Task material Start Marker

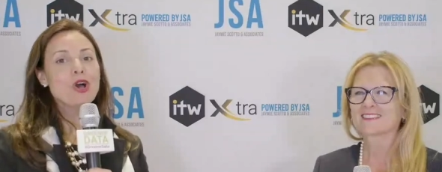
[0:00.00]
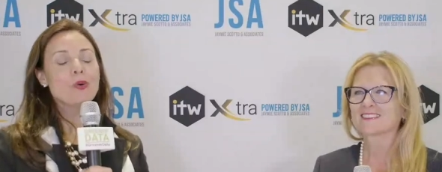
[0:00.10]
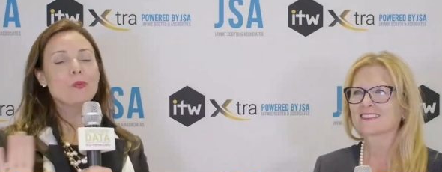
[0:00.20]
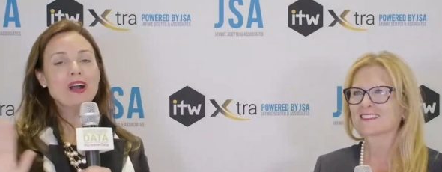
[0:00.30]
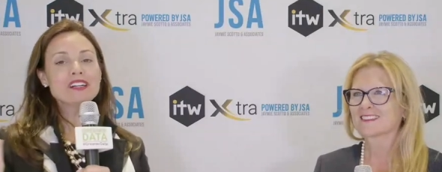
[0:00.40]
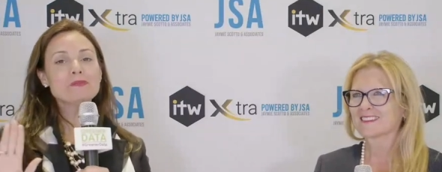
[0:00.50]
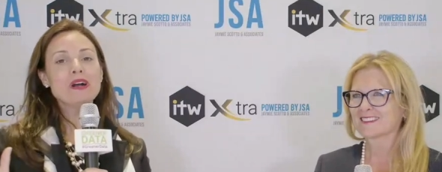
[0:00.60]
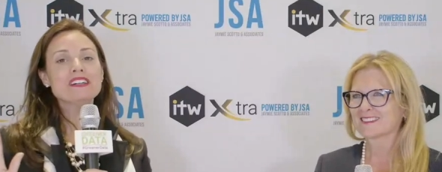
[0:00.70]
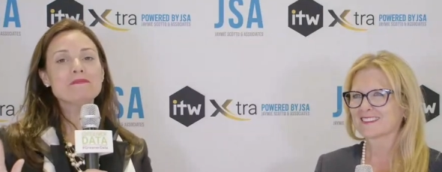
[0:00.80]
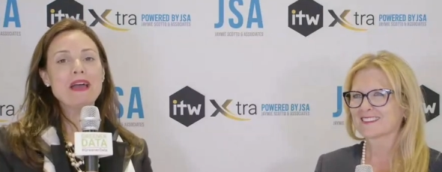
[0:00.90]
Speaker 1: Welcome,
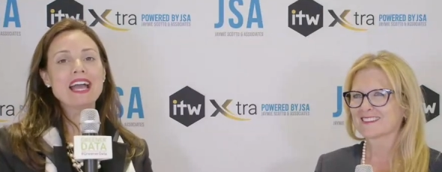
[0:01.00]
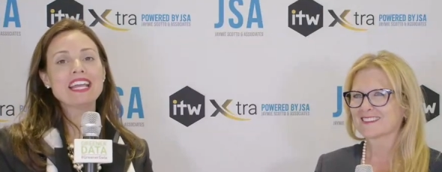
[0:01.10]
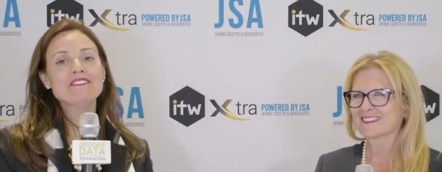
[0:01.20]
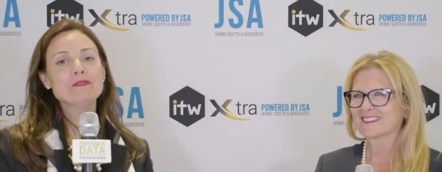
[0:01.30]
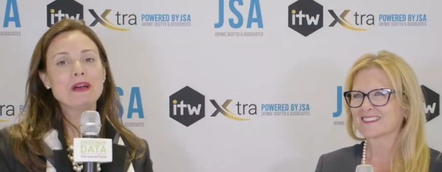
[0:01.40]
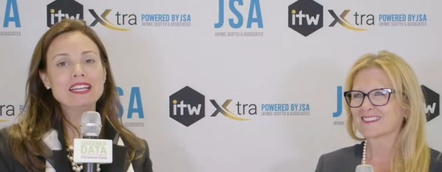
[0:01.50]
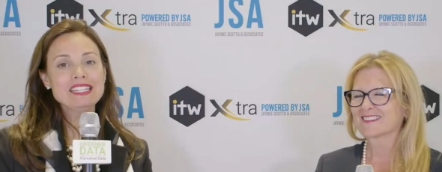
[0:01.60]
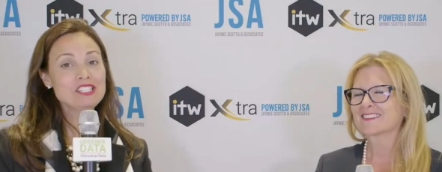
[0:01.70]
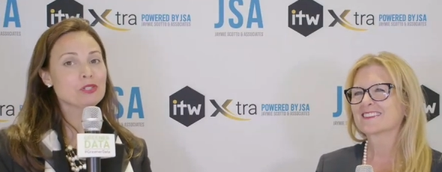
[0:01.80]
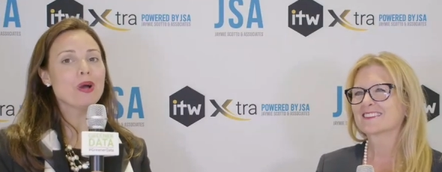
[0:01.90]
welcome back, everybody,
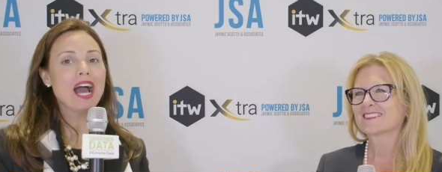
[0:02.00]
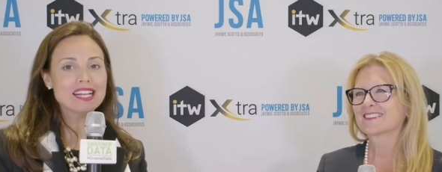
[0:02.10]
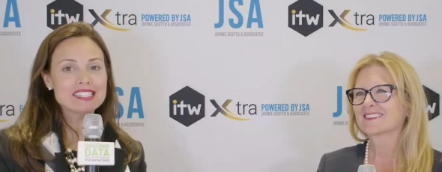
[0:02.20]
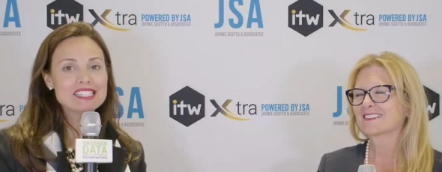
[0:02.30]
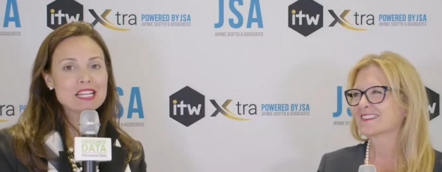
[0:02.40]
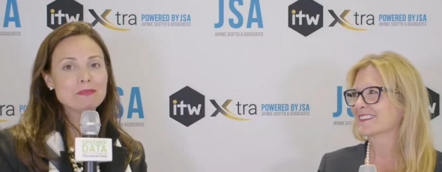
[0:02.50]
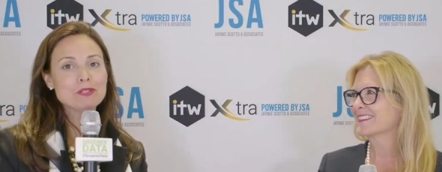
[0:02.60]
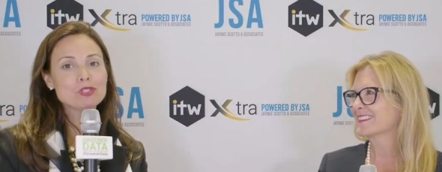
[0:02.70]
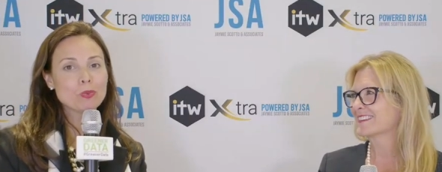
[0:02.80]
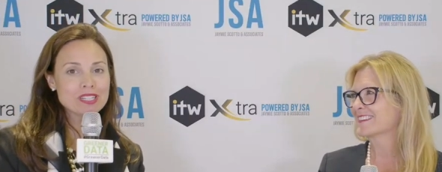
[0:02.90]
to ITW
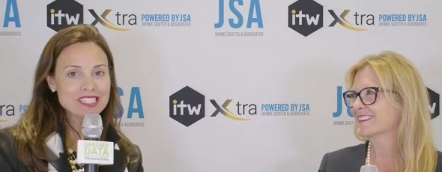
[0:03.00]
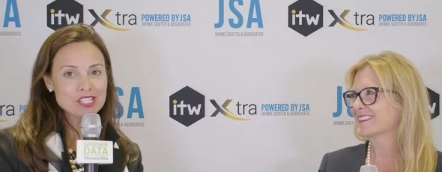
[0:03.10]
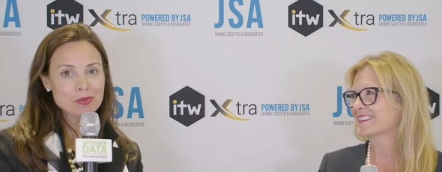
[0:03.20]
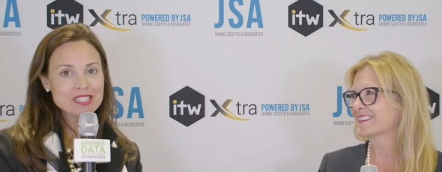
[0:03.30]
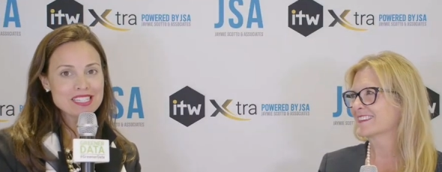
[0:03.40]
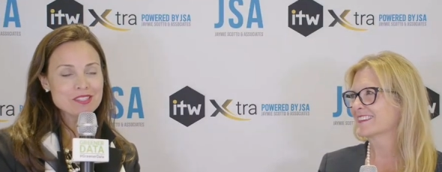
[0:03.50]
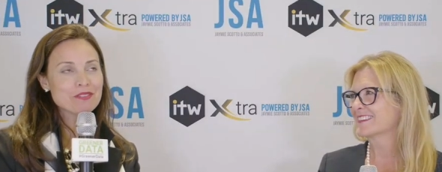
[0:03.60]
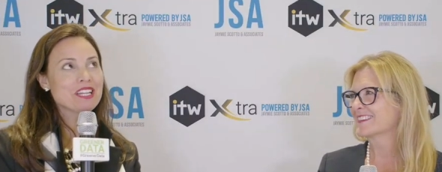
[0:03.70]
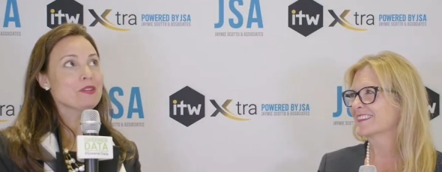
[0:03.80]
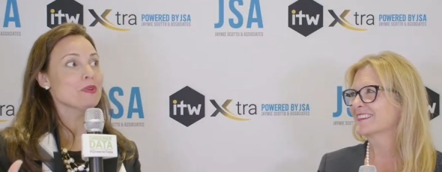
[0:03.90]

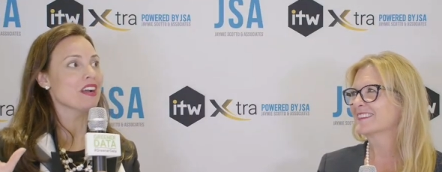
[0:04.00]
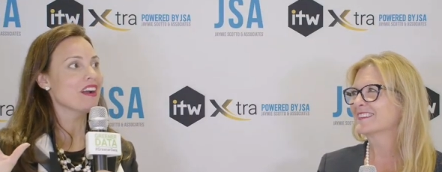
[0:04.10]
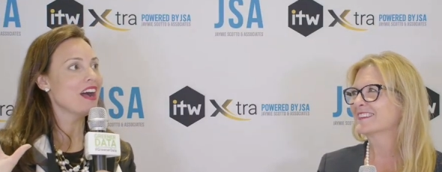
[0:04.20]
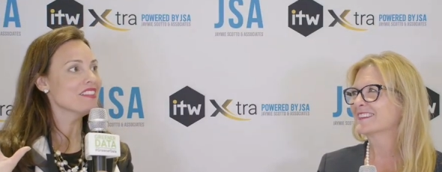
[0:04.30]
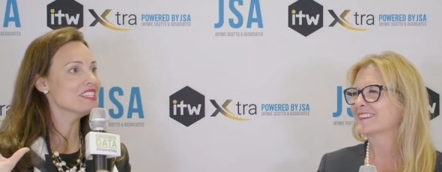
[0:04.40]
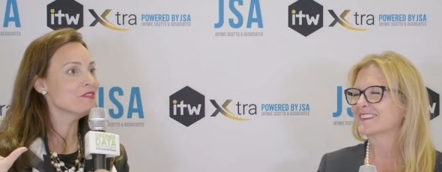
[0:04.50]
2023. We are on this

Task material End Marker

**Instructions to follow:** Write the material out again exactly. Skip each picture.

**Answer:**
[0:00.00]
[0:00.10]
[0:00.20]
[0:00.30]
[0:00.40]
[0:00.50]
[0:00.60]
[0:00.70]
[0:00.80]
[0:00.90]
Speaker 1: Welcome,
[0:01.00]
[0:01.10]
[0:01.20]
[0:01.30]
[0:01.40]
[0:01.50]
[0:01.60]
[0:01.70]
[0:01.80]
[0:01.90]
welcome back, everybody,
[0:02.00]
[0:02.10]
[0:02.20]
[0:02.30]
[0:02.40]
[0:02.50]
[0:02.60]
[0:02.70]
[0:02.80]
[0:02.90]
to ITW
[0:03.00]
[0:03.10]
[0:03.20]
[0:03.30]
[0:03.40]
[0:03.50]
[0:03.60]
[0:03.70]
[0:03.80]
[0:03.90]

[0:04.00]
[0:04.10]
[0:04.20]
[0:04.30]
[0:04.40]
[0:04.50]
2023. We are on this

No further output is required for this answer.